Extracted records

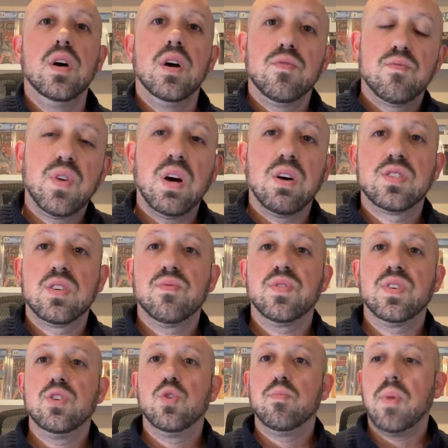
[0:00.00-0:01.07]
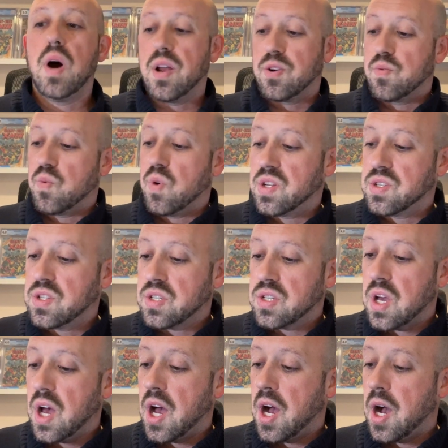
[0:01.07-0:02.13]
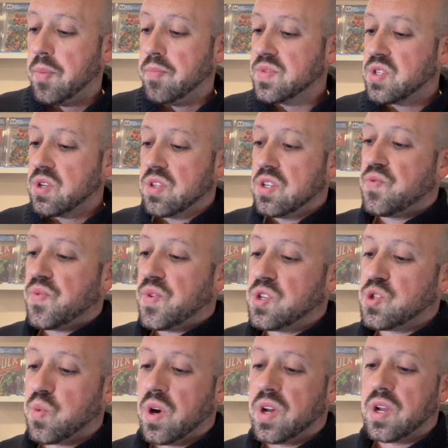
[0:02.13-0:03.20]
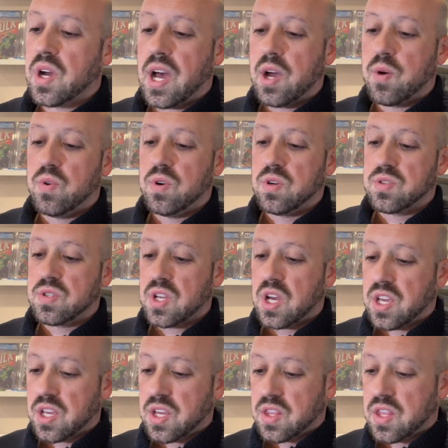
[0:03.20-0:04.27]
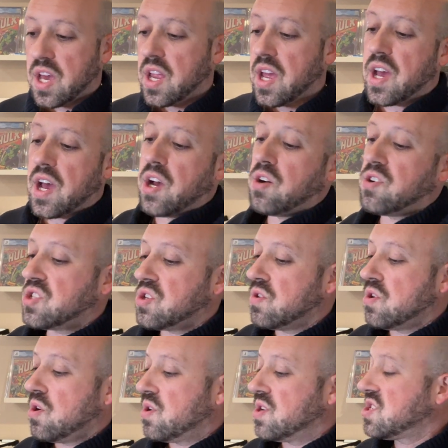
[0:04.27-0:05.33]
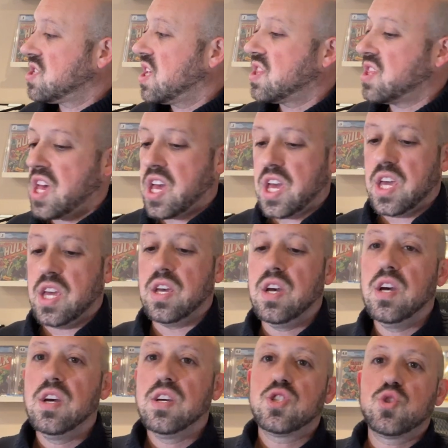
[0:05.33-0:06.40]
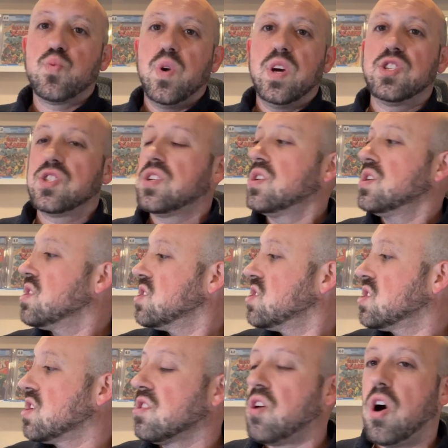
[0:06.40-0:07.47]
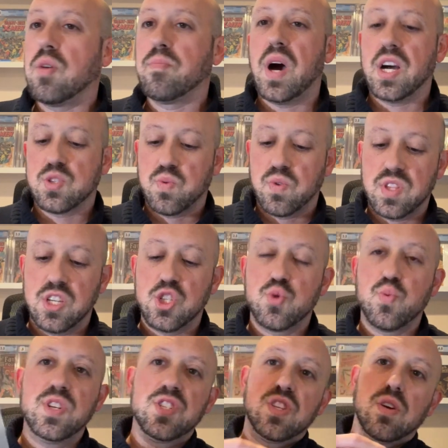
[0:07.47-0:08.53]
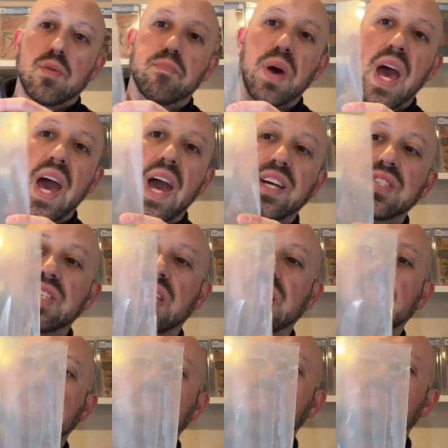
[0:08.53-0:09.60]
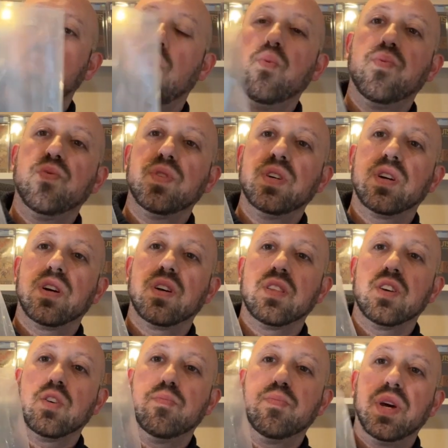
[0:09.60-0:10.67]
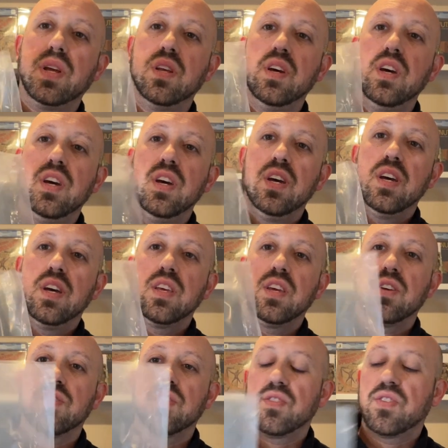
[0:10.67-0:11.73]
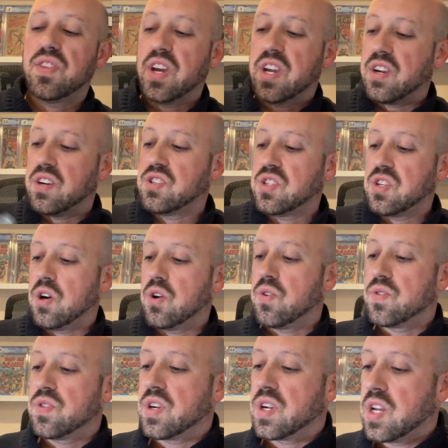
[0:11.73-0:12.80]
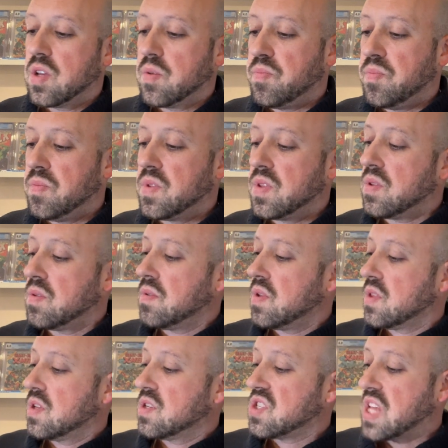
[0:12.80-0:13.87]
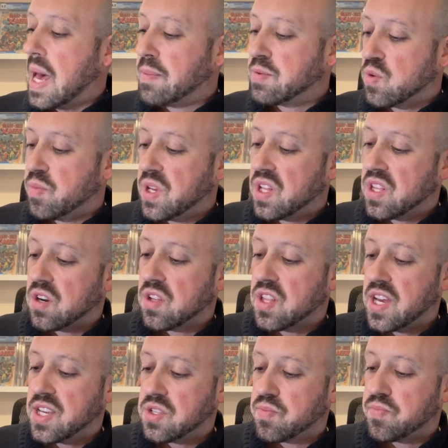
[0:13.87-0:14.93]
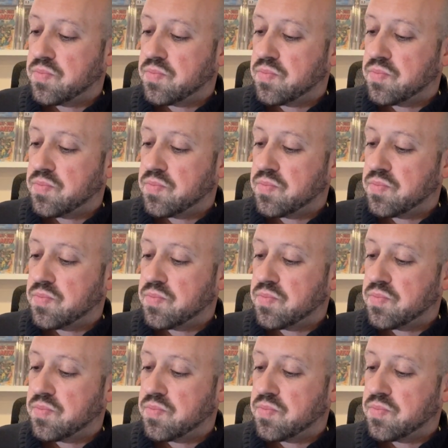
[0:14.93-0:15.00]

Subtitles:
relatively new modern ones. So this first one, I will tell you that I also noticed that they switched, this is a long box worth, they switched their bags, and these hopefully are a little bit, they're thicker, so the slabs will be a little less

→ TRY IT: Exact copy, no pictures: write out all the records above.

→ THE COMPLETED TASK:
[0:00.00-0:01.07]
[0:01.07-0:02.13]
[0:02.13-0:03.20]
[0:03.20-0:04.27]
[0:04.27-0:05.33]
[0:05.33-0:06.40]
[0:06.40-0:07.47]
[0:07.47-0:08.53]
[0:08.53-0:09.60]
[0:09.60-0:10.67]
[0:10.67-0:11.73]
[0:11.73-0:12.80]
[0:12.80-0:13.87]
[0:13.87-0:14.93]
[0:14.93-0:15.00]

Subtitles:
relatively new modern ones. So this first one, I will tell you that I also noticed that they switched, this is a long box worth, they switched their bags, and these hopefully are a little bit, they're thicker, so the slabs will be a little less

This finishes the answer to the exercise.